• EXERCISE DESCRIPTION:
Omit the pictures. Transcribe exactly the lines below, from the one with "[00:14:55.54]" up to and including the last.

• MATERIAL SUPPLIED:
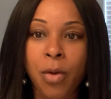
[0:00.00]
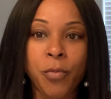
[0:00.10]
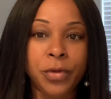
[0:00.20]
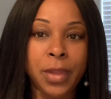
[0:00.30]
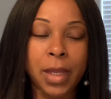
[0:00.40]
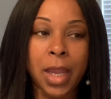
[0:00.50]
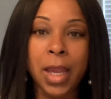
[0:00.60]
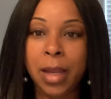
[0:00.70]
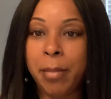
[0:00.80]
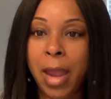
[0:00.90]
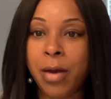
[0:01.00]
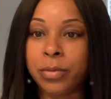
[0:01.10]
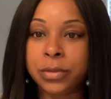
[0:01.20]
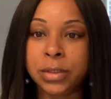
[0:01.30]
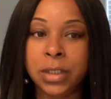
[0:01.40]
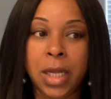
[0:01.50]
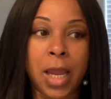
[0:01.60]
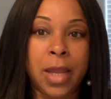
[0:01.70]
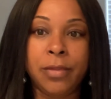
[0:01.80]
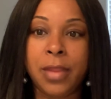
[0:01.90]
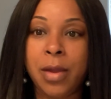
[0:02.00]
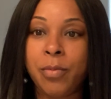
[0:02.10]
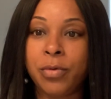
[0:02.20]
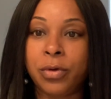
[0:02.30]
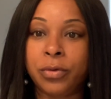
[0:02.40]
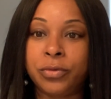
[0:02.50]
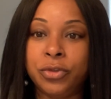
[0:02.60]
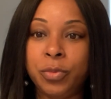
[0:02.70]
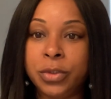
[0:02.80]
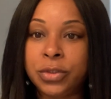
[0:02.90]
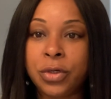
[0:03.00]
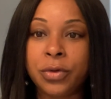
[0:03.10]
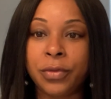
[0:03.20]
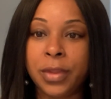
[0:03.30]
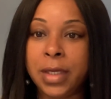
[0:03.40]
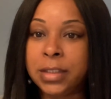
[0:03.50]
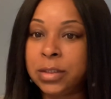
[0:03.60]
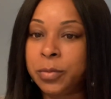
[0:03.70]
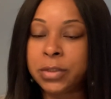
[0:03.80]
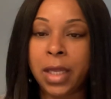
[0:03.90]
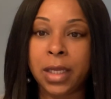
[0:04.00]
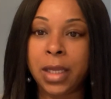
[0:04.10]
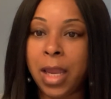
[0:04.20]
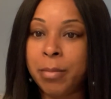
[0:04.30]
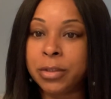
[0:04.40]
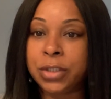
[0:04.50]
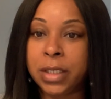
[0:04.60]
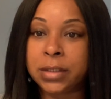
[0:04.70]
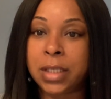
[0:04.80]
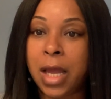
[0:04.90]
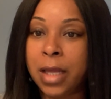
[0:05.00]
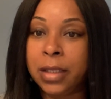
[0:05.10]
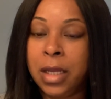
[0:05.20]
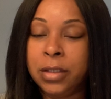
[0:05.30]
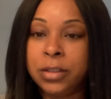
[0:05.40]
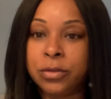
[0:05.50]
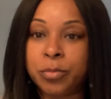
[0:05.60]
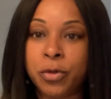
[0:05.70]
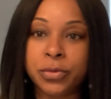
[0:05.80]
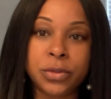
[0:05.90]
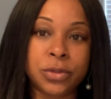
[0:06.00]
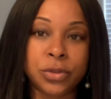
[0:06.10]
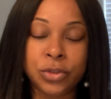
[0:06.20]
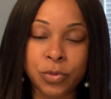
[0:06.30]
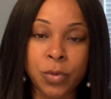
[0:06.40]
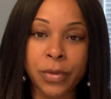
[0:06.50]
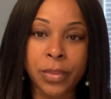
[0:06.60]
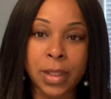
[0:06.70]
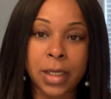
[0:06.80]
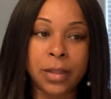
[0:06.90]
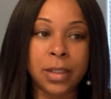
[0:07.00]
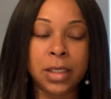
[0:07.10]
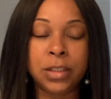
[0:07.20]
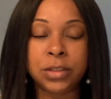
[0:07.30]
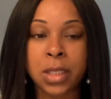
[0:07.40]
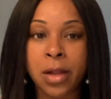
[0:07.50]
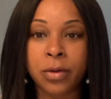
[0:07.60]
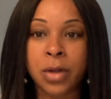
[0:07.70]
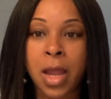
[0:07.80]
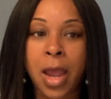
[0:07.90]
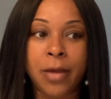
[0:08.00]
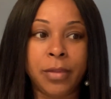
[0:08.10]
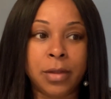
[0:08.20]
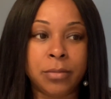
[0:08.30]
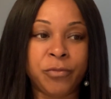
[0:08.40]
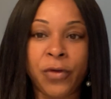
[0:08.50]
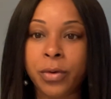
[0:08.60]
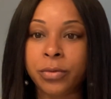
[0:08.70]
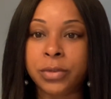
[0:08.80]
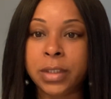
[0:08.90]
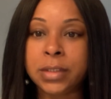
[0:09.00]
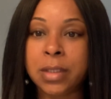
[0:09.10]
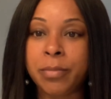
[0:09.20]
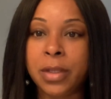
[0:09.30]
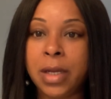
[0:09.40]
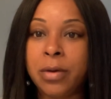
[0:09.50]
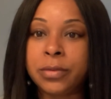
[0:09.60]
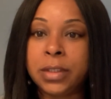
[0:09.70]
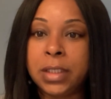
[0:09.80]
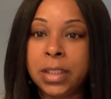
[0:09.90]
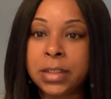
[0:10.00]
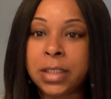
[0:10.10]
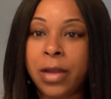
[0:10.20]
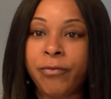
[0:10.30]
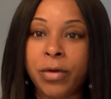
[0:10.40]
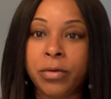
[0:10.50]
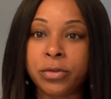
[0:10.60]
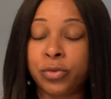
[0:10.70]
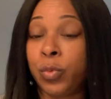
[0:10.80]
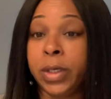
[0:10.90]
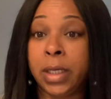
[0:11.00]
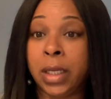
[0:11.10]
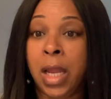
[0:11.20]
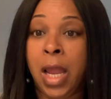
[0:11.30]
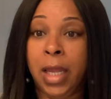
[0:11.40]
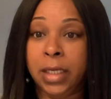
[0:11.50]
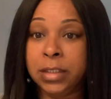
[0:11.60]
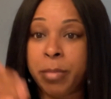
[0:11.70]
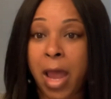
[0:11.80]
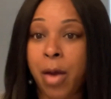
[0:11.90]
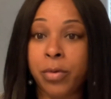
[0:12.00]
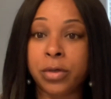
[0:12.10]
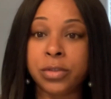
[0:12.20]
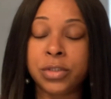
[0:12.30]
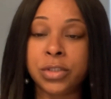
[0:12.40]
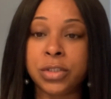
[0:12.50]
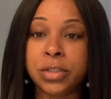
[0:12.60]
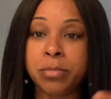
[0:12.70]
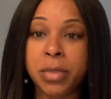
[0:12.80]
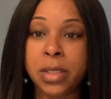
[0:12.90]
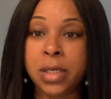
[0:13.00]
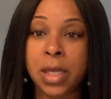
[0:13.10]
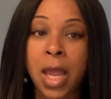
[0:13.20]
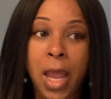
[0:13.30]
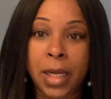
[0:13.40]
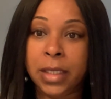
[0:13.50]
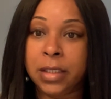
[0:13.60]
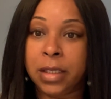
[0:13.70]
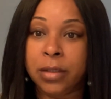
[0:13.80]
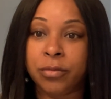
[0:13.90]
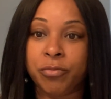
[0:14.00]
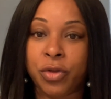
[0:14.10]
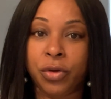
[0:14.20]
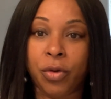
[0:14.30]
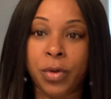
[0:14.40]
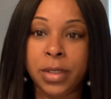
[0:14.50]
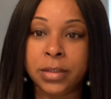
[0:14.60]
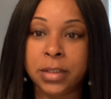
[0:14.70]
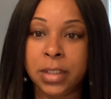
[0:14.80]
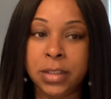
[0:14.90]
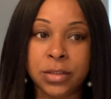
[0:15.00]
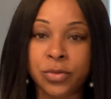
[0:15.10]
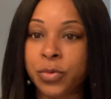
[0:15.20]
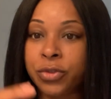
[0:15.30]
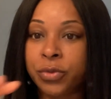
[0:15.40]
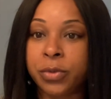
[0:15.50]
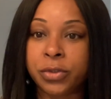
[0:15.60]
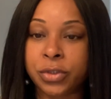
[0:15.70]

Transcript: when they came out and they were doing certain things and it was like a game of chess god tells moses to do one thing and then he tell and then pharaoh does something else and it looks like pharaoh is winning and his power is just as big and he can you know his his sorcerers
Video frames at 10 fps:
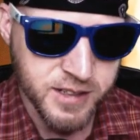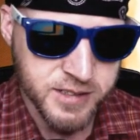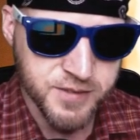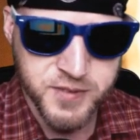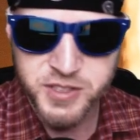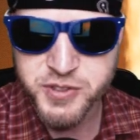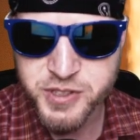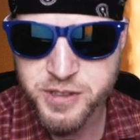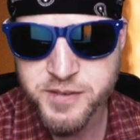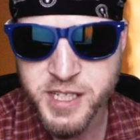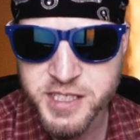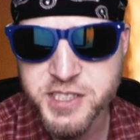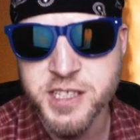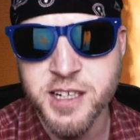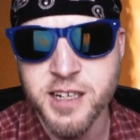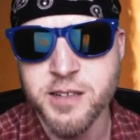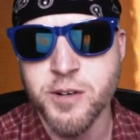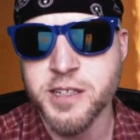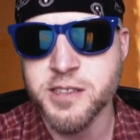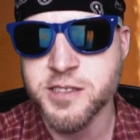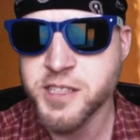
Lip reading: the official certification guide, right?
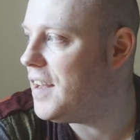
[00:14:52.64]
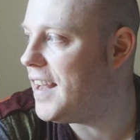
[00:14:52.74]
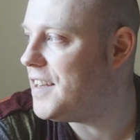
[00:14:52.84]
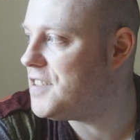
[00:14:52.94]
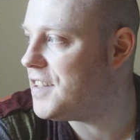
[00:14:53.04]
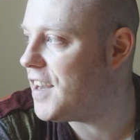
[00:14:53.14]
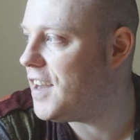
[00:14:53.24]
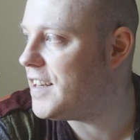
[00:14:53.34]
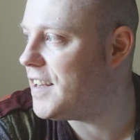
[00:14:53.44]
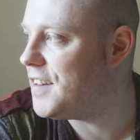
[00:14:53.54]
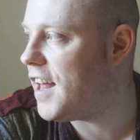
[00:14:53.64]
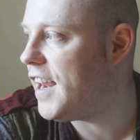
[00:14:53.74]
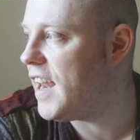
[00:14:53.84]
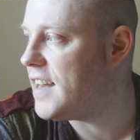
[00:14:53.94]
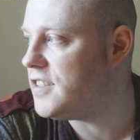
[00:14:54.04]
into the idea that a
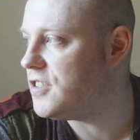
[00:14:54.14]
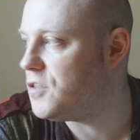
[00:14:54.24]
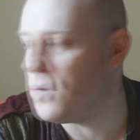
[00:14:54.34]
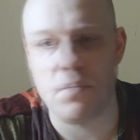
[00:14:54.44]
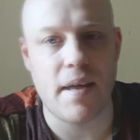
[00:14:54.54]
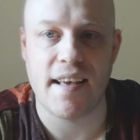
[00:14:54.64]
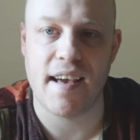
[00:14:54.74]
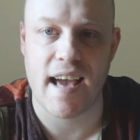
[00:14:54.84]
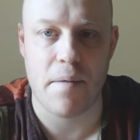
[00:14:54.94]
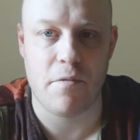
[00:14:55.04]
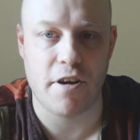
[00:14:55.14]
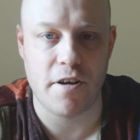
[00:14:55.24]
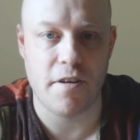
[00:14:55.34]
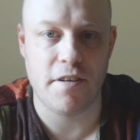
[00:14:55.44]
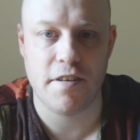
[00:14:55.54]
lens would make a camera
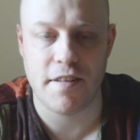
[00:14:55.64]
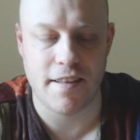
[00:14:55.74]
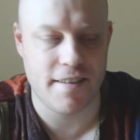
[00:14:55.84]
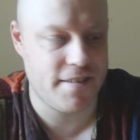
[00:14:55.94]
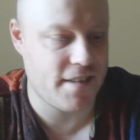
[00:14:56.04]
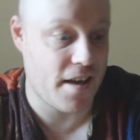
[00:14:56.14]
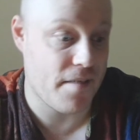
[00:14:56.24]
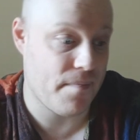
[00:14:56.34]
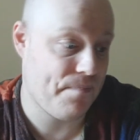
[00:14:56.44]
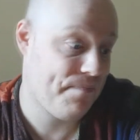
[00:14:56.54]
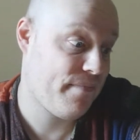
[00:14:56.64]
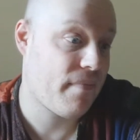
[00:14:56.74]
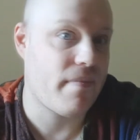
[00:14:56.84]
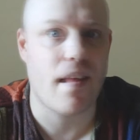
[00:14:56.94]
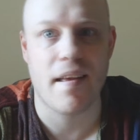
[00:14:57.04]
good that,
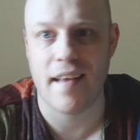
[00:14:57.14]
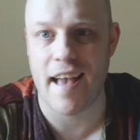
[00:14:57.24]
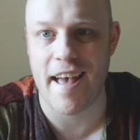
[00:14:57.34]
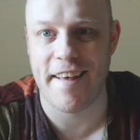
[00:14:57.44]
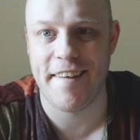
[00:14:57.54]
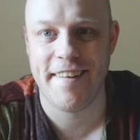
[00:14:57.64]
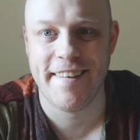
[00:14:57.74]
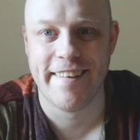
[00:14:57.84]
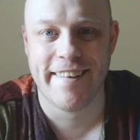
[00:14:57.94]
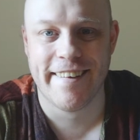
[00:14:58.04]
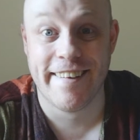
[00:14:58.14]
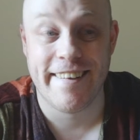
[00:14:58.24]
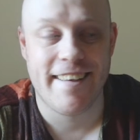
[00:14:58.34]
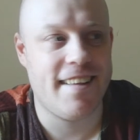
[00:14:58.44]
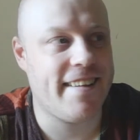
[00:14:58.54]
yeah,
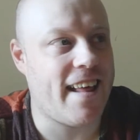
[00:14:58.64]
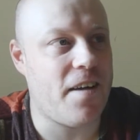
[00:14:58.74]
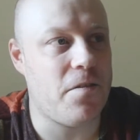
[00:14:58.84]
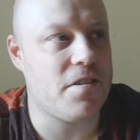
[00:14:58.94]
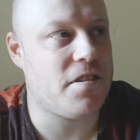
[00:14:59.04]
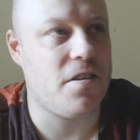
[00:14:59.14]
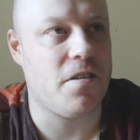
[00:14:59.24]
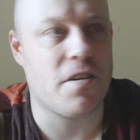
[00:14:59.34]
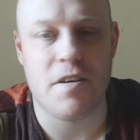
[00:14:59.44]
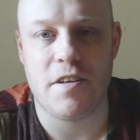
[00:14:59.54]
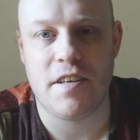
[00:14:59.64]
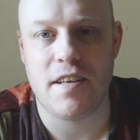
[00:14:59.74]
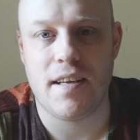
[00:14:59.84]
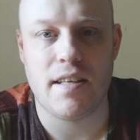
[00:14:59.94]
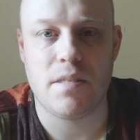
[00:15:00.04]
that was not good.
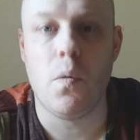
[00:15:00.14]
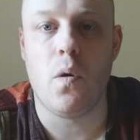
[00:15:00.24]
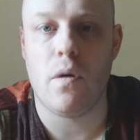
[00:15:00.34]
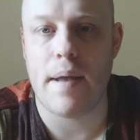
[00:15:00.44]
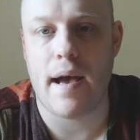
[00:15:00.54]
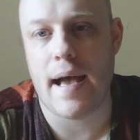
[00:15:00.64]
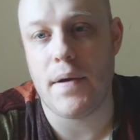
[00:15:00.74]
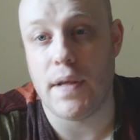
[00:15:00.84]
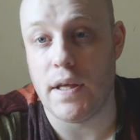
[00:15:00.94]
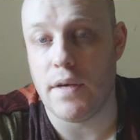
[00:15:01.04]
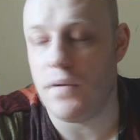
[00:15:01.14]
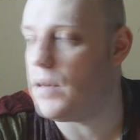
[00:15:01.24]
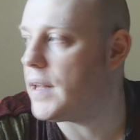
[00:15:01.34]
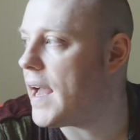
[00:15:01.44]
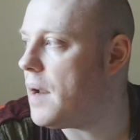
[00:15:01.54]
It's more about how you
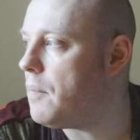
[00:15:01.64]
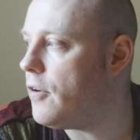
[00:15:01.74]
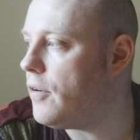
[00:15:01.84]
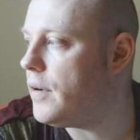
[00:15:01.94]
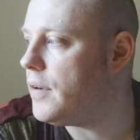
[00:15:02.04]
use the camera,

• RESULT BELOW:
[00:14:55.54]
lens would make a camera
[00:14:55.64]
[00:14:55.74]
[00:14:55.84]
[00:14:55.94]
[00:14:56.04]
[00:14:56.14]
[00:14:56.24]
[00:14:56.34]
[00:14:56.44]
[00:14:56.54]
[00:14:56.64]
[00:14:56.74]
[00:14:56.84]
[00:14:56.94]
[00:14:57.04]
good that,
[00:14:57.14]
[00:14:57.24]
[00:14:57.34]
[00:14:57.44]
[00:14:57.54]
[00:14:57.64]
[00:14:57.74]
[00:14:57.84]
[00:14:57.94]
[00:14:58.04]
[00:14:58.14]
[00:14:58.24]
[00:14:58.34]
[00:14:58.44]
[00:14:58.54]
yeah,
[00:14:58.64]
[00:14:58.74]
[00:14:58.84]
[00:14:58.94]
[00:14:59.04]
[00:14:59.14]
[00:14:59.24]
[00:14:59.34]
[00:14:59.44]
[00:14:59.54]
[00:14:59.64]
[00:14:59.74]
[00:14:59.84]
[00:14:59.94]
[00:15:00.04]
that was not good.
[00:15:00.14]
[00:15:00.24]
[00:15:00.34]
[00:15:00.44]
[00:15:00.54]
[00:15:00.64]
[00:15:00.74]
[00:15:00.84]
[00:15:00.94]
[00:15:01.04]
[00:15:01.14]
[00:15:01.24]
[00:15:01.34]
[00:15:01.44]
[00:15:01.54]
It's more about how you
[00:15:01.64]
[00:15:01.74]
[00:15:01.84]
[00:15:01.94]
[00:15:02.04]
use the camera,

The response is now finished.